As there are many comments but no answer, let me just sum up some of the comments.
Solving a PDE or doing some probability?
Usually when one wants to solve the SDE they get a distribution for $X$. In the real world though it is often more useful know some of the properties of this distribution, such as its expected value $\mathbb{E}(X)$, or more generally $\mathbb{E}(f(X))$. We know by the Feynman-Kac theorem that solving this expectation (possibly a conditional expectation) also corresponds to solving a PDE. It is then up to you to decide what is easier, solve a PDE with some tricky boundary conditions, or find an expectation with some strange conditional statements? Each has there own advantages and disadvantages, but the bulk of it really boils down to dimensionality.
PDEs can become very nasty very quickly
If we only have one driving Brownian motion and we are solving for a scalar random variable, it is likely best to formulate the problem in its PDE form (where possible), as solving PDEs in 2-dimensions is a pretty easy job for most computers. So unless you have some very nasty boundary conditions this will likely be your best shot. However, in real world applications there do exist many nasty boundary conditions, think Barrier options, Asian options, etc, and these then start to correspond to moving boundary value problems and worse.
When dimensions become very large
A very simple disadvantage of a PDE solver, is that ultimately it will likely boil down to producing some sort of grid or lattice, and then use finite difference or something similar. Typically you can't solve PDEs in the whole of $\mathbb{R}^d$ and so you consider some volume and put points equidistantly spaced in each dimension. Even with a modest 2 points in each dimension if you have a 50 dimensional SDE to solve (not uncommon in some basket options or if you want to model an index or a set of currency exchanges) then you will require a grid of $2^{50} \approx 10^{15}$ points, which is about a petaflop of data.
However, framing this as a Monte Carlo problem using $N$ random numbers then the error scales as $N^{-1/2}$, which doesn't depend on the problem dimension, and hence this is likely the only feasible way to solve such high dimensional problems.
Boundary conditions are now easy (easier)
Of course if you've written a Monte Carlo solver and a PDE solver it is quite clear that the first is usually easier. Now implementing any exotic function $f$ is fairly trivial, and this is true for most types of exotic options. There are now some new subtleties about introducing biases from various estimators and schemes but these are usually for the more advanced stuff.
Calculating Greeks
It should also be said that there are a few simple (and complicated) ways to compute the derivatives (aka Greeks) of these expectations with respect to the SDE parameters.
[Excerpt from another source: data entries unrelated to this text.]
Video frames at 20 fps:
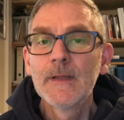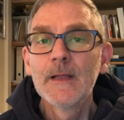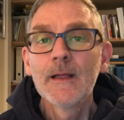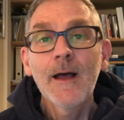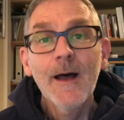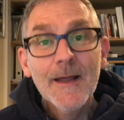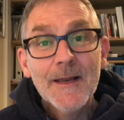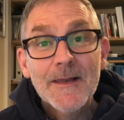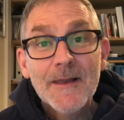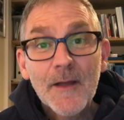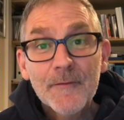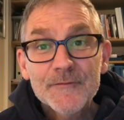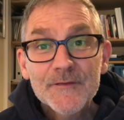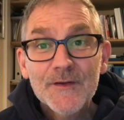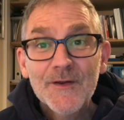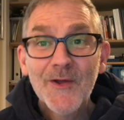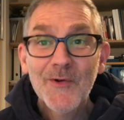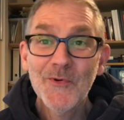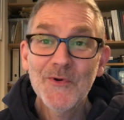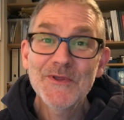I'd love to
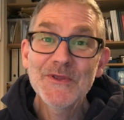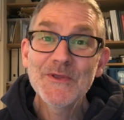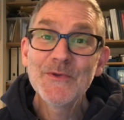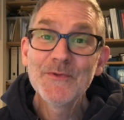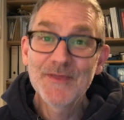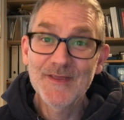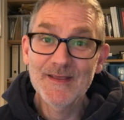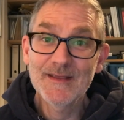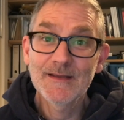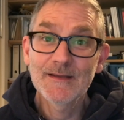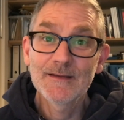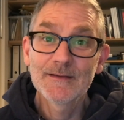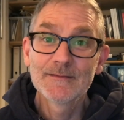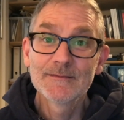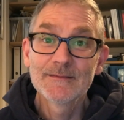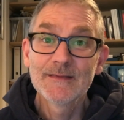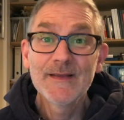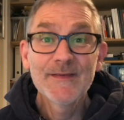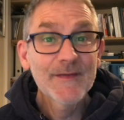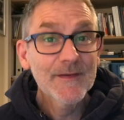know what you think.
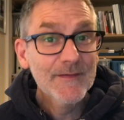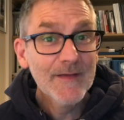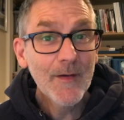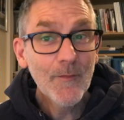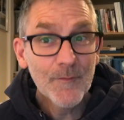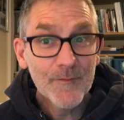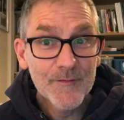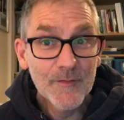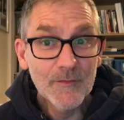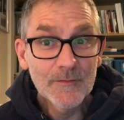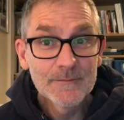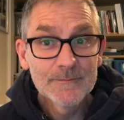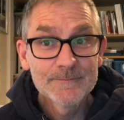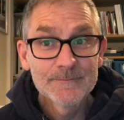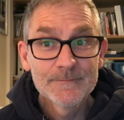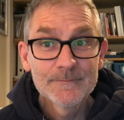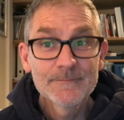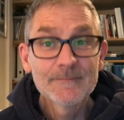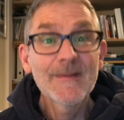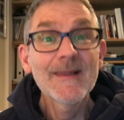Is this helpful?
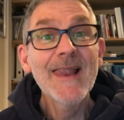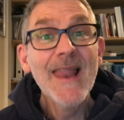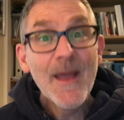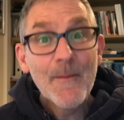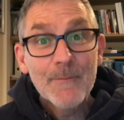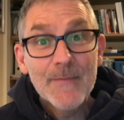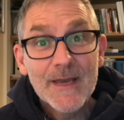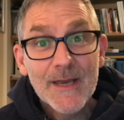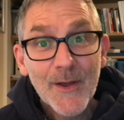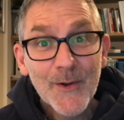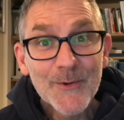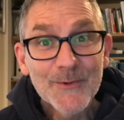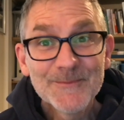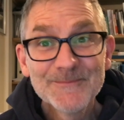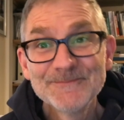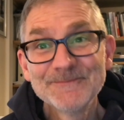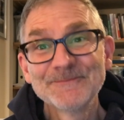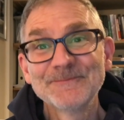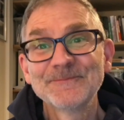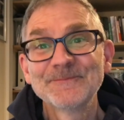Let me know.
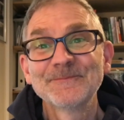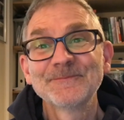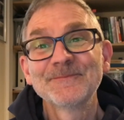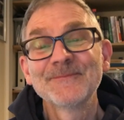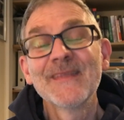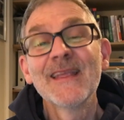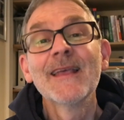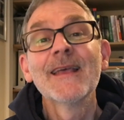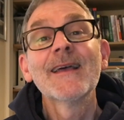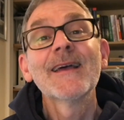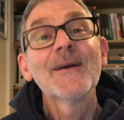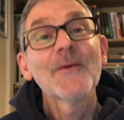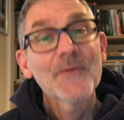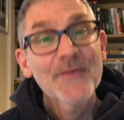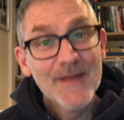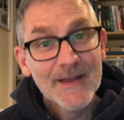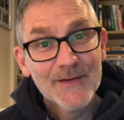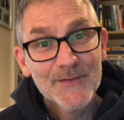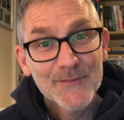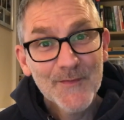
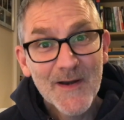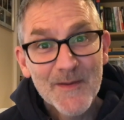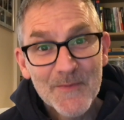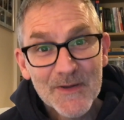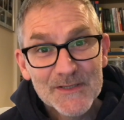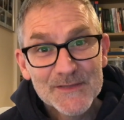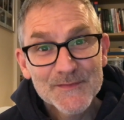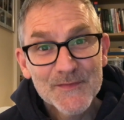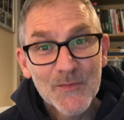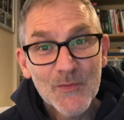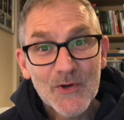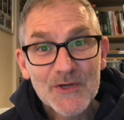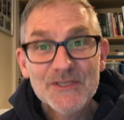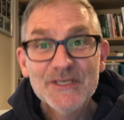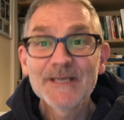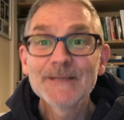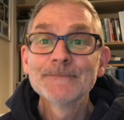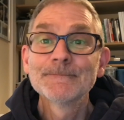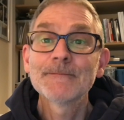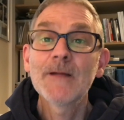Thanks very much for
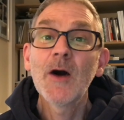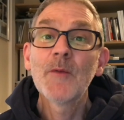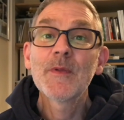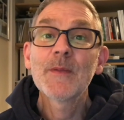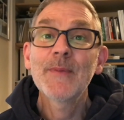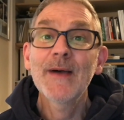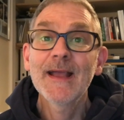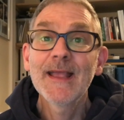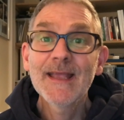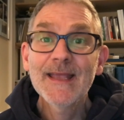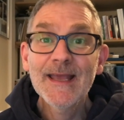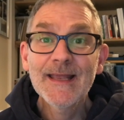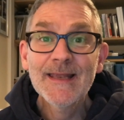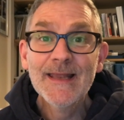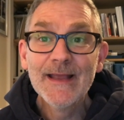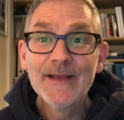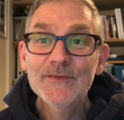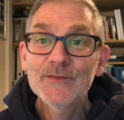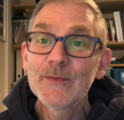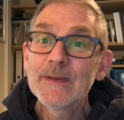watching. I'll be back again
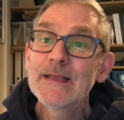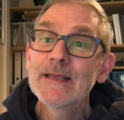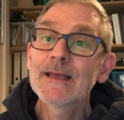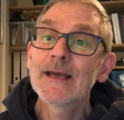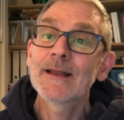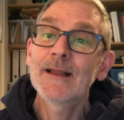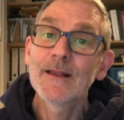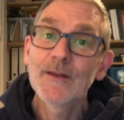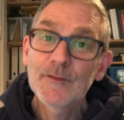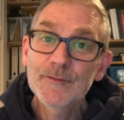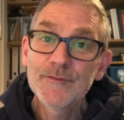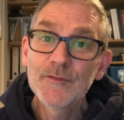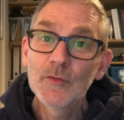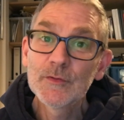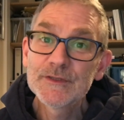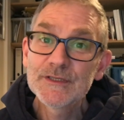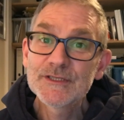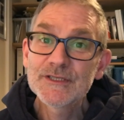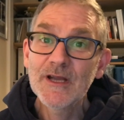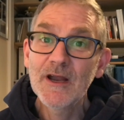next week and I look forward
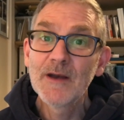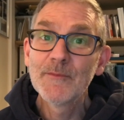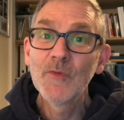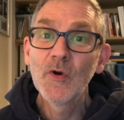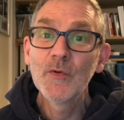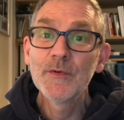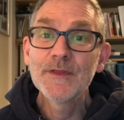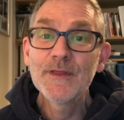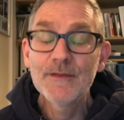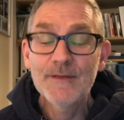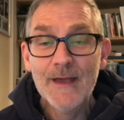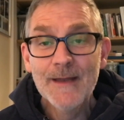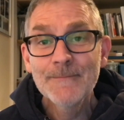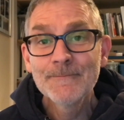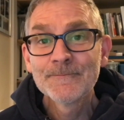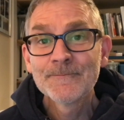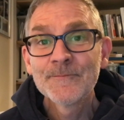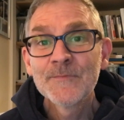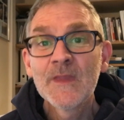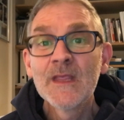to sharing more with you then.
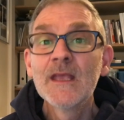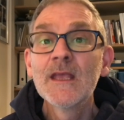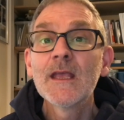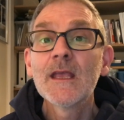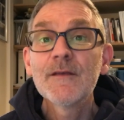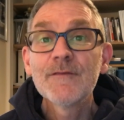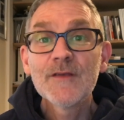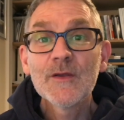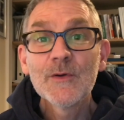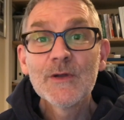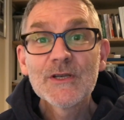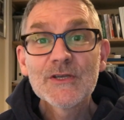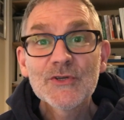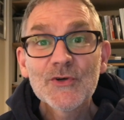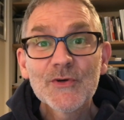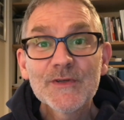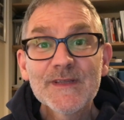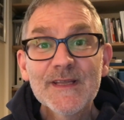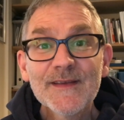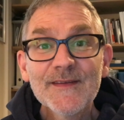If you
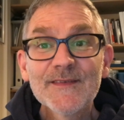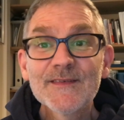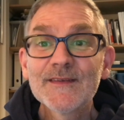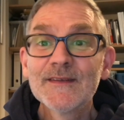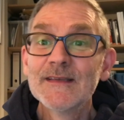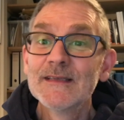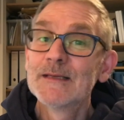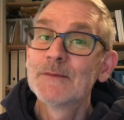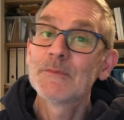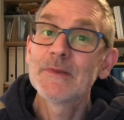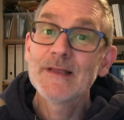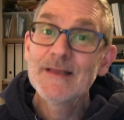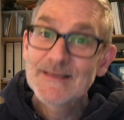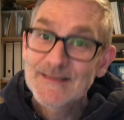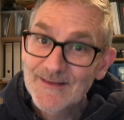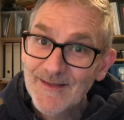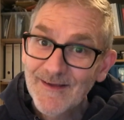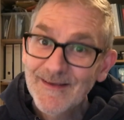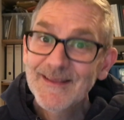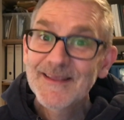enjoyed this, please
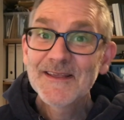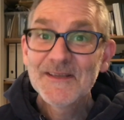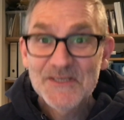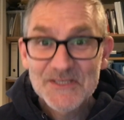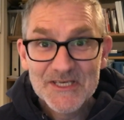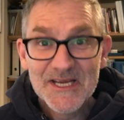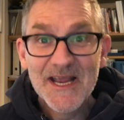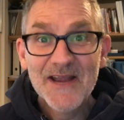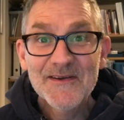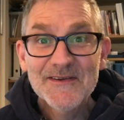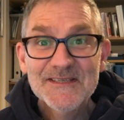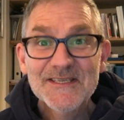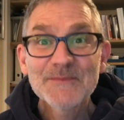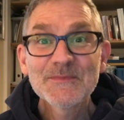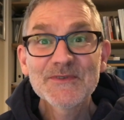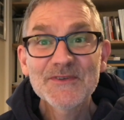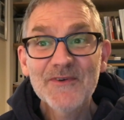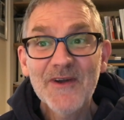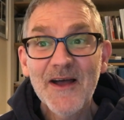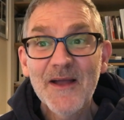like and share and
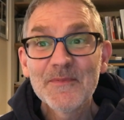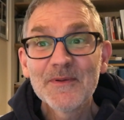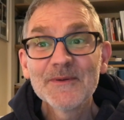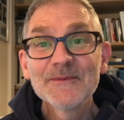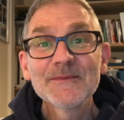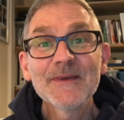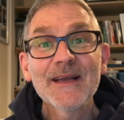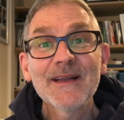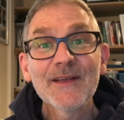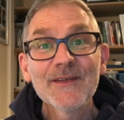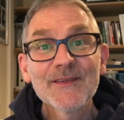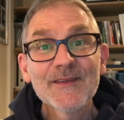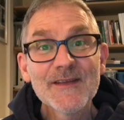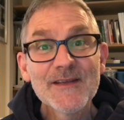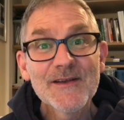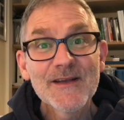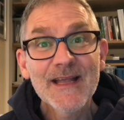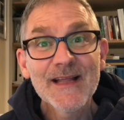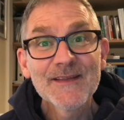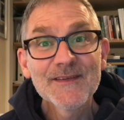subscribe, and I'll see
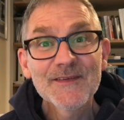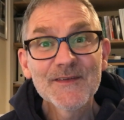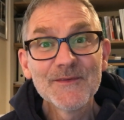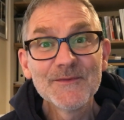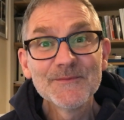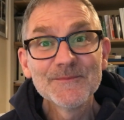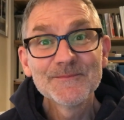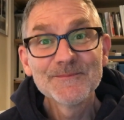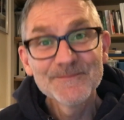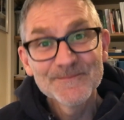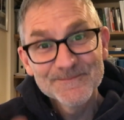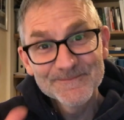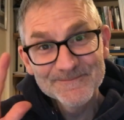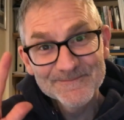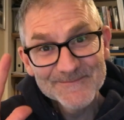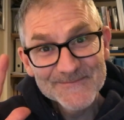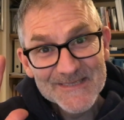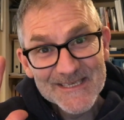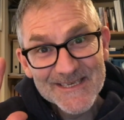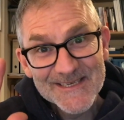you again soon.
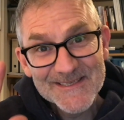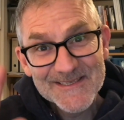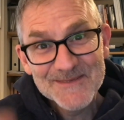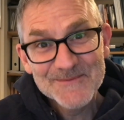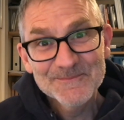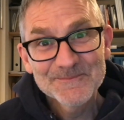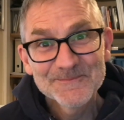Cheers.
In Monte Carlo you can use the same scheme to simply bump the simulation into giving you a derivative, use likelihood ratio or pathwise sensitivity methods, or you can do more complicated methods such as algorithmic differentiation. Some of these give you some Greeks (nearly) for free. However, as far as I can tell if you want to do the same thing using the Fokker-Planck approach then you have much more awkward PDEs to start solving.
Accuracy
If the dimensionality is small then the PDEs will likely give you the most accurate answer the quickest, and possibly the only route to a very accurate answer if you need one (without renting out a super computer cluster). However, as noted in the comments by Quantuple, if you have a good bit of knowledge about the problem you can get some very accurate answers with some variance reduction techniques, and cut down the compute time with things such as QMC or MLMC, etc.
Have you got to code it up?
If you've got to code it up, then without doubt it will probably be much easier to implement a simple Euler-Maruyama scheme as part of a Monte Carlo program. Of course there are exceptions, but I think there are more pitfalls and difficulties in solving PDEs than just producing a ton of random numbers.
Summary
If the dimensions are small, the SDE not too nasty (think autonomous and Lipschitz), and you're not interested in anything too complicated to do with $p(x,t)$, then maybe go for the Fokker-Planck route. Otherwise it's likely Monte Carlo is a safe bet.
Disclaimer I work a lot with Monte Carlo schemes and less with PDE solvers, so please feel free to add anything I have missed/neglected.